Anggota Komisi IV DPR Kasriyah dalam rilis, Rabu, mencontohkan hutan mangrove di Dusun Saluleang, Mamuju, Sulawesi Barat, yang terawat dengan baik dengan sejumlah hiasan yang tertata dengan baik, kini sudah menjadi destinasi wisata.

Politikus Partai Persatuan Pembangunan itu mengingatkan, dengan menjadi lokasi wisata, maka hal itu juga bisa menambah sumber pendapatan bagi masyarakat setempat.

Inovasi guna mengembangkan sektor pariwisata juga telah dilakukan sejumlah instansi seperti Kementerian Kelautan dan Perikanan yang telah mengelola pulau Lusi atau Lumpur Sidoarjo yang tercipta karena semburan lumpur panas yang terjadi di Porong, Sidoarjo, Jawa Timur, dengan dirancang sebagai salah satu destinasi wisata baru.

"Pulau yang terbentuk dari hasil sedimentasi lumpur biasanya tidak terdapat tumbuhan di atasnya sehingga hasil kerukan ditimbun atau direklamasi di area pembuangan yang dikelilingi konstruksi sehingga membentuk hamparan tanah yang berbentuk pulau yang saat ini dikenal dengan pulau Lumpur Sidoarjo, atau pulau Lusi," kata Dirjen Pengelolaan Ruang Laut (PRL) KKP Brahmantya Satyamurti Poerwadi dalam rilis Humas Pengelolaan Ruang Laut KKP.

Dia memaparkan, pulau reklamasi hasil timbunan lumpur pengerukan muara Sungai Porong tersebut memiliki luas total 94 hektare.
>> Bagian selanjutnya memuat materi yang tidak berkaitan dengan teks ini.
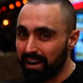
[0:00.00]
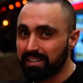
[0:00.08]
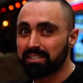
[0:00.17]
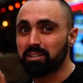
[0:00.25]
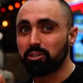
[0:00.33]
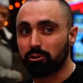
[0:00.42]

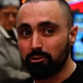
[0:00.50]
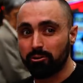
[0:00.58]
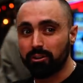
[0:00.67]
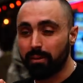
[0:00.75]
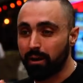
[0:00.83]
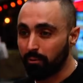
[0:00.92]
face the
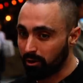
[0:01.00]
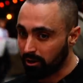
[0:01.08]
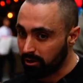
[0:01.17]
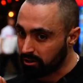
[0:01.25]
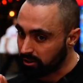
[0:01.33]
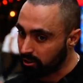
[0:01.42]
truth about what
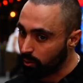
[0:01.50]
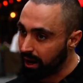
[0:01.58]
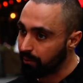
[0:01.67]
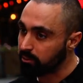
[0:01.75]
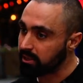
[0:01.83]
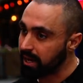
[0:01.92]
goes on to
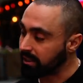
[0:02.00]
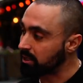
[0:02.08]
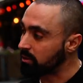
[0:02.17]
animals and actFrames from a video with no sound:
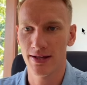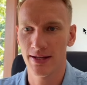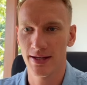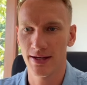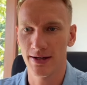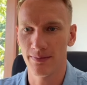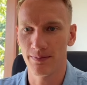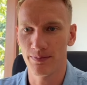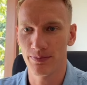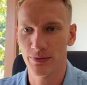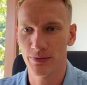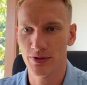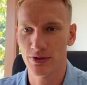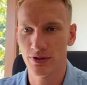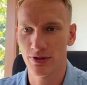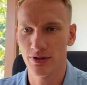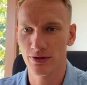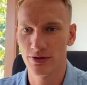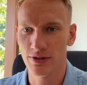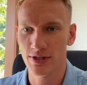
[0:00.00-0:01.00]
here.
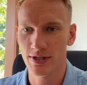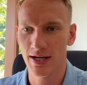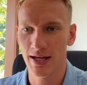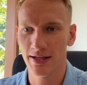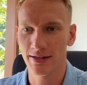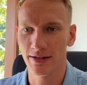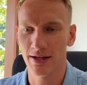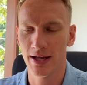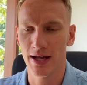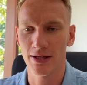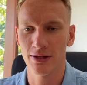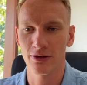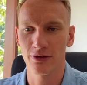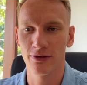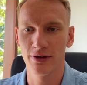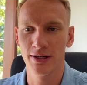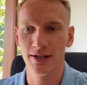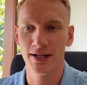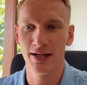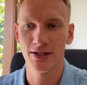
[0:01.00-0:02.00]
So you select the
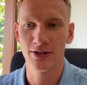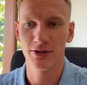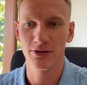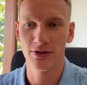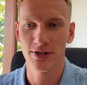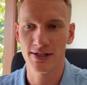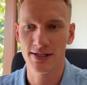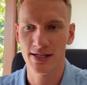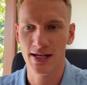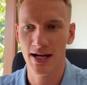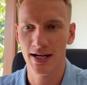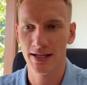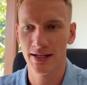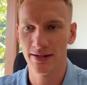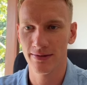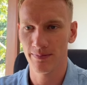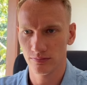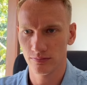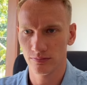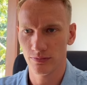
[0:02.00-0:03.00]
category that you're selling
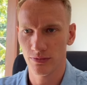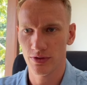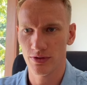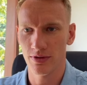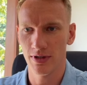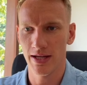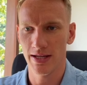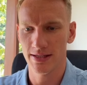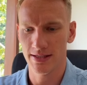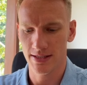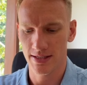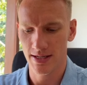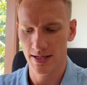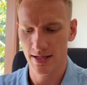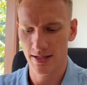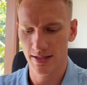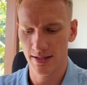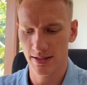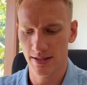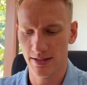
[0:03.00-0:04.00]
in. So let's
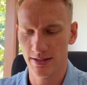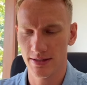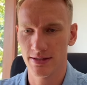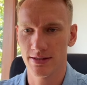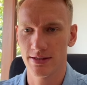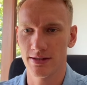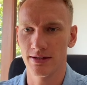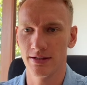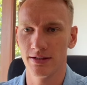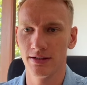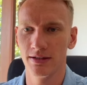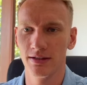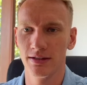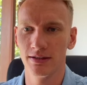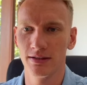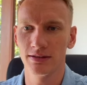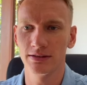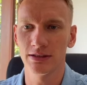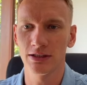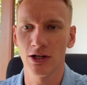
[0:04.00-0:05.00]
say it's
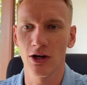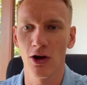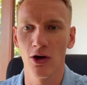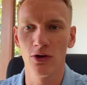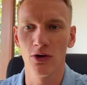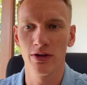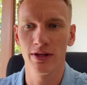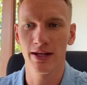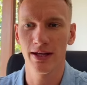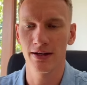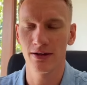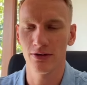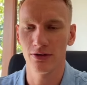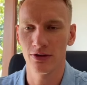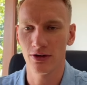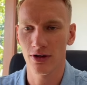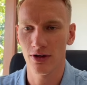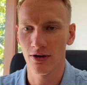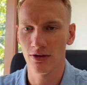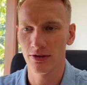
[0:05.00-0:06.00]
uh, clothing
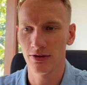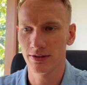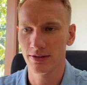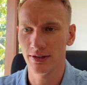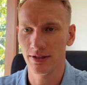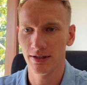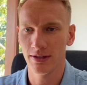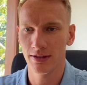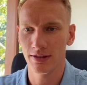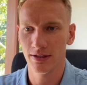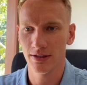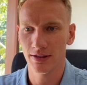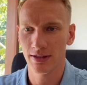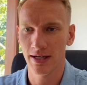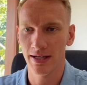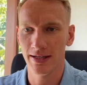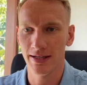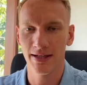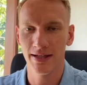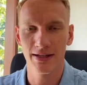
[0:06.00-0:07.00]
or cloth, uh,
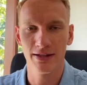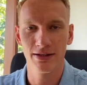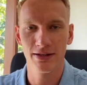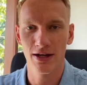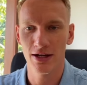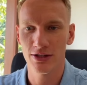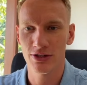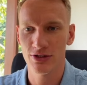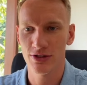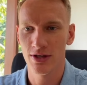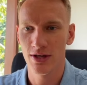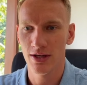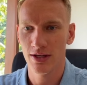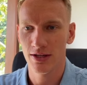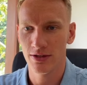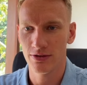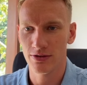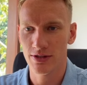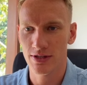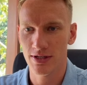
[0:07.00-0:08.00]
clothing in Dutch
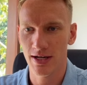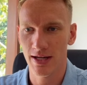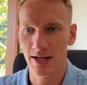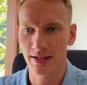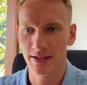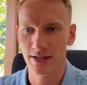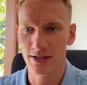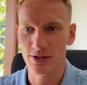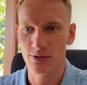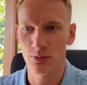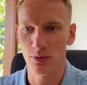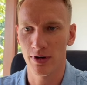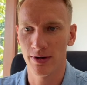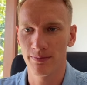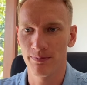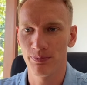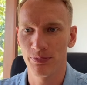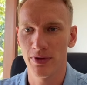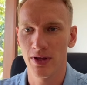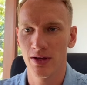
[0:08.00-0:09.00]
you select this
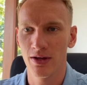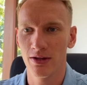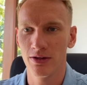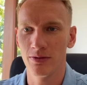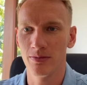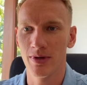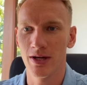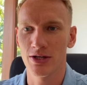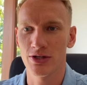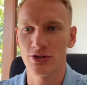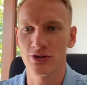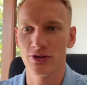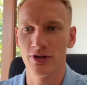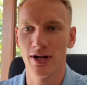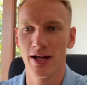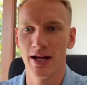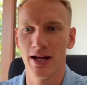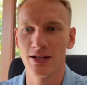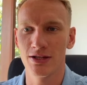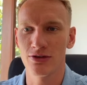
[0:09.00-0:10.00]
one, you make sure
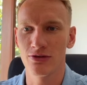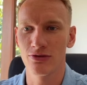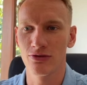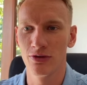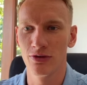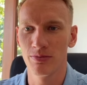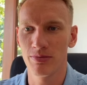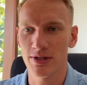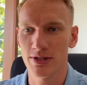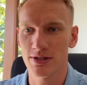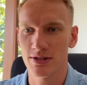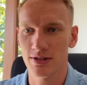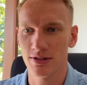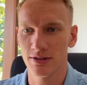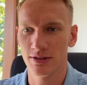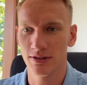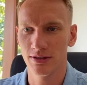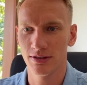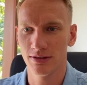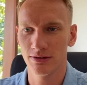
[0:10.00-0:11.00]
the age group is
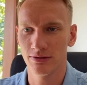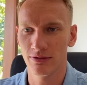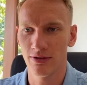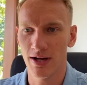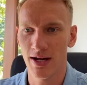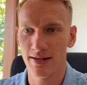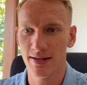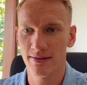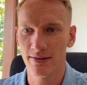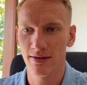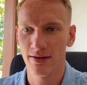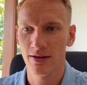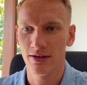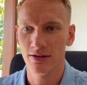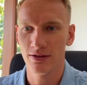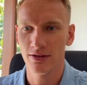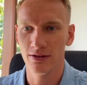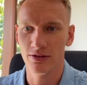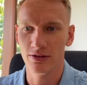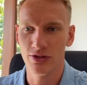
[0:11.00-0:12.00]
uh, right,
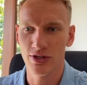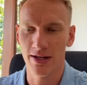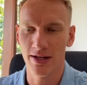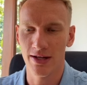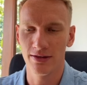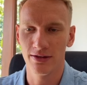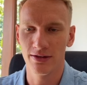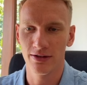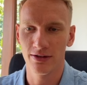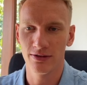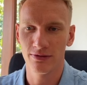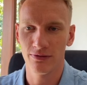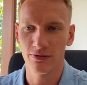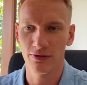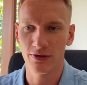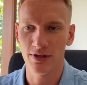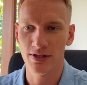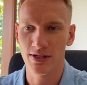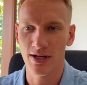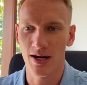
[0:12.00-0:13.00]
the gender,
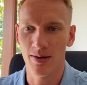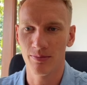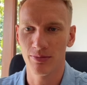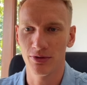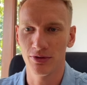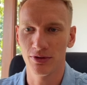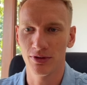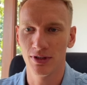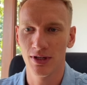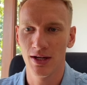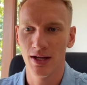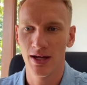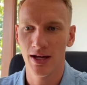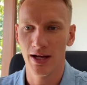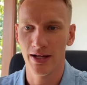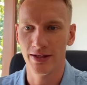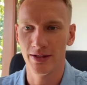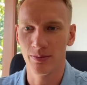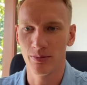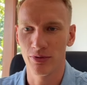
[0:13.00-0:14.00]
for example,
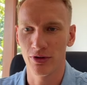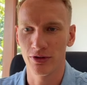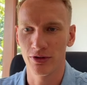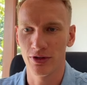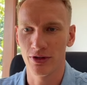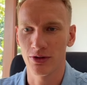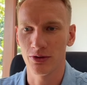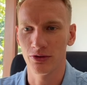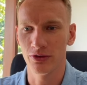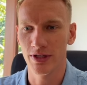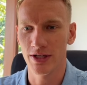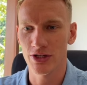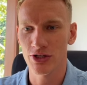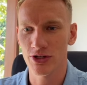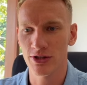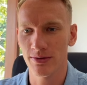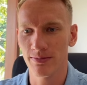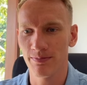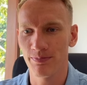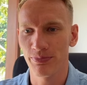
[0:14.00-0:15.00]
and the product
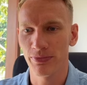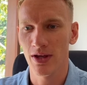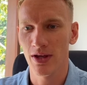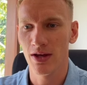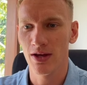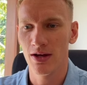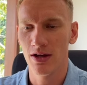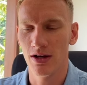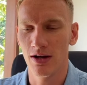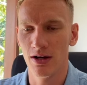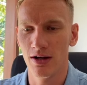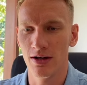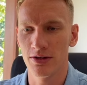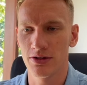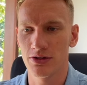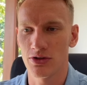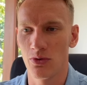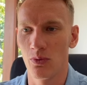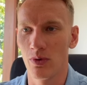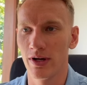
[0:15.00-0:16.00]
condition. Uh,
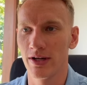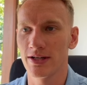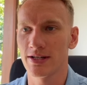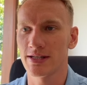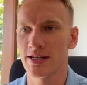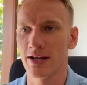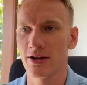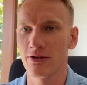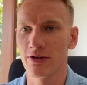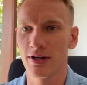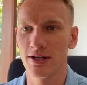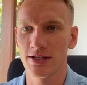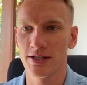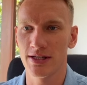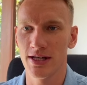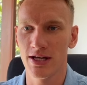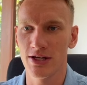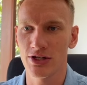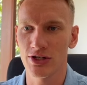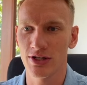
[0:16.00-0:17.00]
so when the
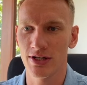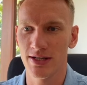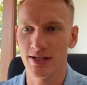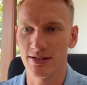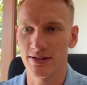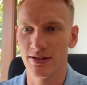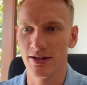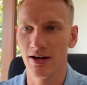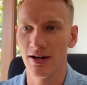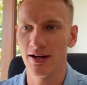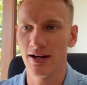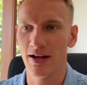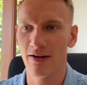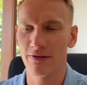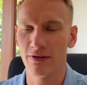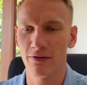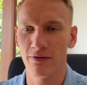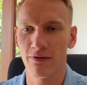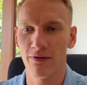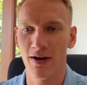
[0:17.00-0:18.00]
synchronization is done
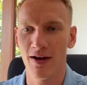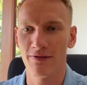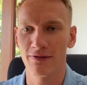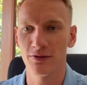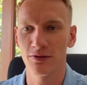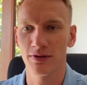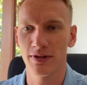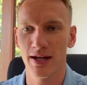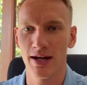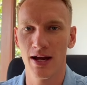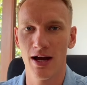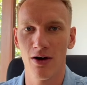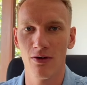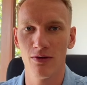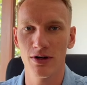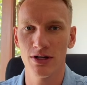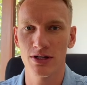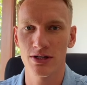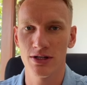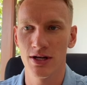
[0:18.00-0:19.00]
after 5 to 10
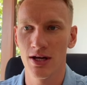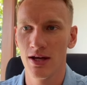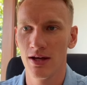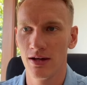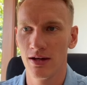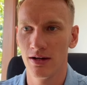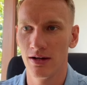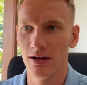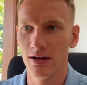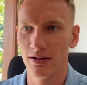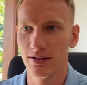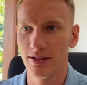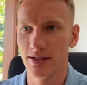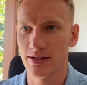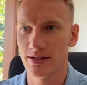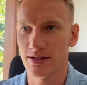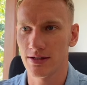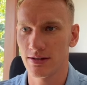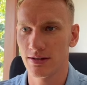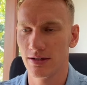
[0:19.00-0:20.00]
hours, uh,
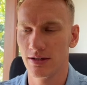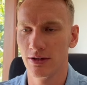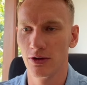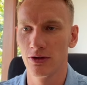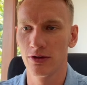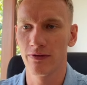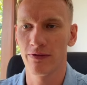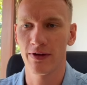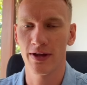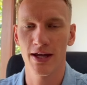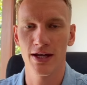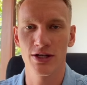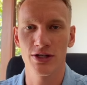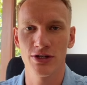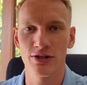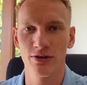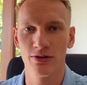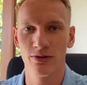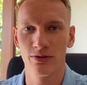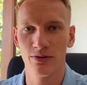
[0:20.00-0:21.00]
this uh,
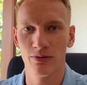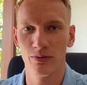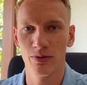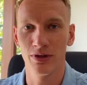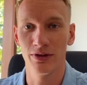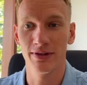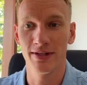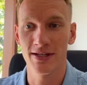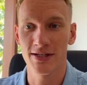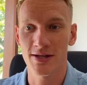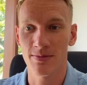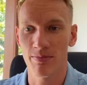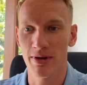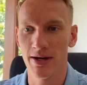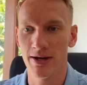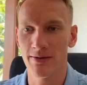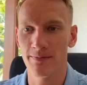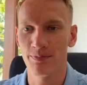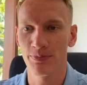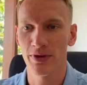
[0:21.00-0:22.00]
notification will
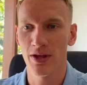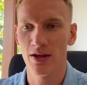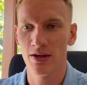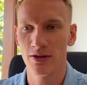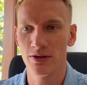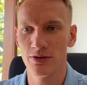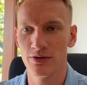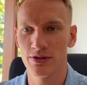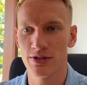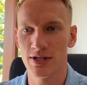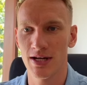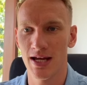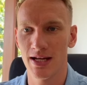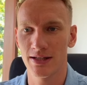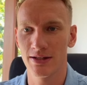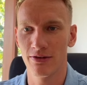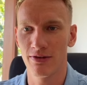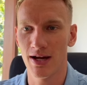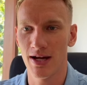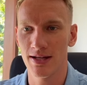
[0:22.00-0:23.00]
disappear. You
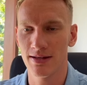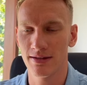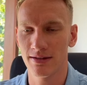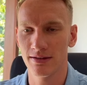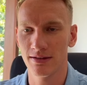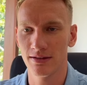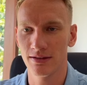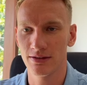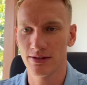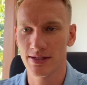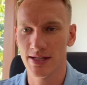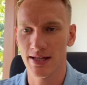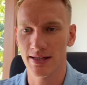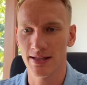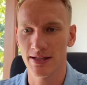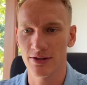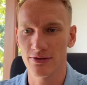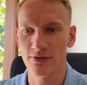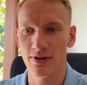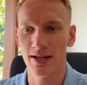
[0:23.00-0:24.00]
select the right uh,
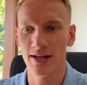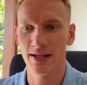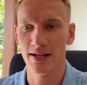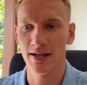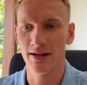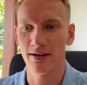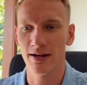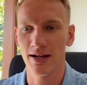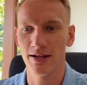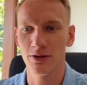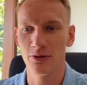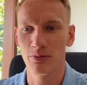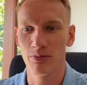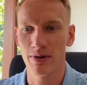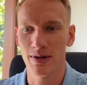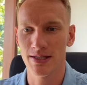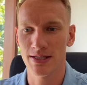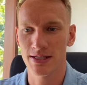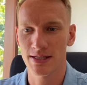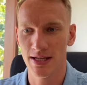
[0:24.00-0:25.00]
settings right here and you
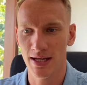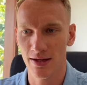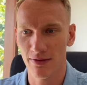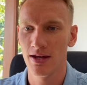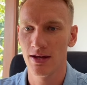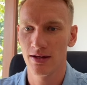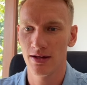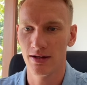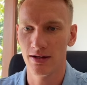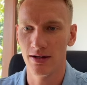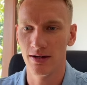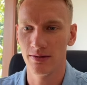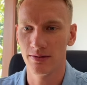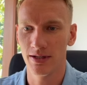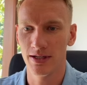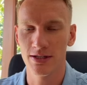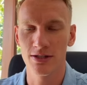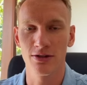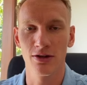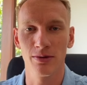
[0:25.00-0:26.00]
press save. Uh,
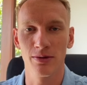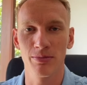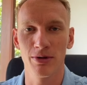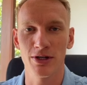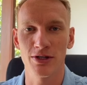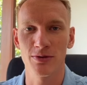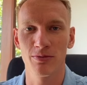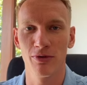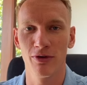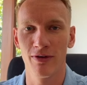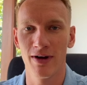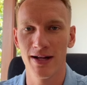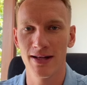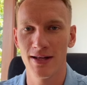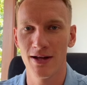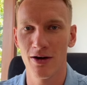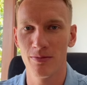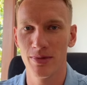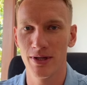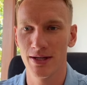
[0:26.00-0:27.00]
it's not possible right
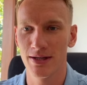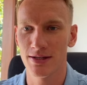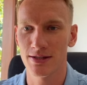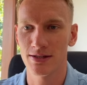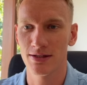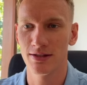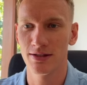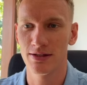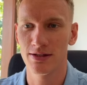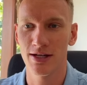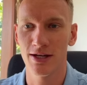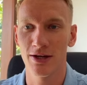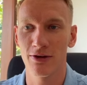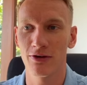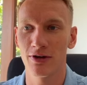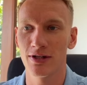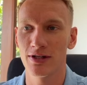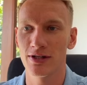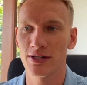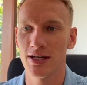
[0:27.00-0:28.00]
now because the
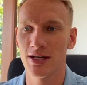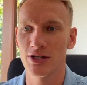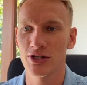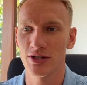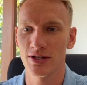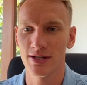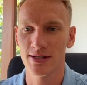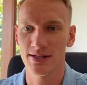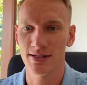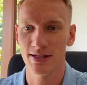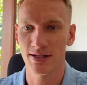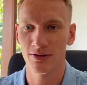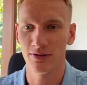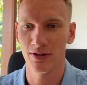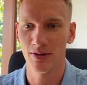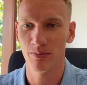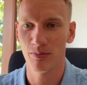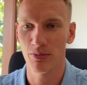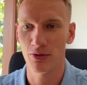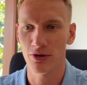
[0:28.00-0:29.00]
synchronization is
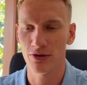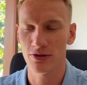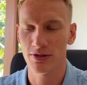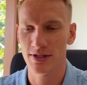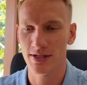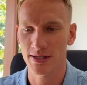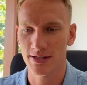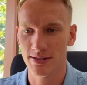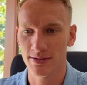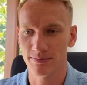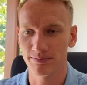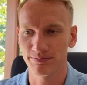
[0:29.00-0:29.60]
still in process.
Di dalam lahan reklamasi tersebut juga dibangun Tambak Wanamina seluas 4,90 hektare yang tujuan awalnya adalah untuk memantau perilaku biota ikan terkait pengaruh lumpur terhadap ikan di muara.

Berdasarkan hasil pengamatan selama tiga tahun berjalan, lanjutnya, ikan tetap dapat hidup dengan baik bahkan telah berhasil memproduksi ikan bandeng.

"Kegiatan wisata di pulau Lusi belum terkelola dengan baik karena sejak awal terbentuknya pulau adalah sebagai lahan pembuangan lumpur dan bukan didesain sebagai destinasi wisata," ungkap Brahmantya.

Untuk itu, ujar dia, dalam rangka optimalisasi potensi pulau itu, KKP bekerjasama dengan pemerintah daerah dan masyarakat akan mengelola Pulau Lusi sebagai Kawasan Pusat Restorasi dan Pembelajaran Mangrove (PRPM) yakni pengembangan wisata yang berwawasan lingkungan dengan tema pemanfaatan, penelitian dan pembelajaran serta pelestarian mangrove.

Proses serah terima aset dari BPLS kepada KKP telah dirintis sejak tahun 2015, namun proses tersebut memakan waktu yang cukup lama dikarenakan beberapa kendala proses administrasi terkait penilaian aset pulau serta pengurusan kepemilikan atas tanah Pulau Lusi sehingga baru teralisasi secara resmi pada Januari 2017.

Selama kurun waktu proses serah terima aset tersebut, KKP pada tahun 2015 telah melakukan beberapa sentuhan pembangunan di Pulau Lusi dalam rangka pengembangan PRPM di Pulau Lusi antara lain pedestrian track, tracking mangrove, gazebo, menara pandang, kantor pengelola, rumah genset, WC dan instalasi pengolahan air.

Namun pengelolaan dan pelaksanaan kegiatan lanjutan terhenti dan vakum pada tahun 2016 dikarenakan menunggu kejelasan status proses alih fungsi lahan Pulau Lusi dari BPLS kepada KKP secara resmi.

Pada tahun 2017, pihak KKP akan melakukan sertifikasi lahan bekerjasama dengan BPN, agar status pemilikan dan penguasaan lahan sebagai aset KKP tersebut juga bisa jelas.

"Ditjen PRL KKP juga sedang mempersiapkan kelembagaan pengelolaan dan kelompok masyarakat, berkerjasama dengan Pemda Sidoardjo dan Dinas KP Provinsi Jawa Timur untuk membentuk kelompok pengelola pemeliharaan berbagai flora dan manajemen aset yang sudah ada dan pengembangan ekowisata di Pulau Lusi juga harus memperhatikan kondisi sosial ekonomi budaya masyarakat setempat," paparnya.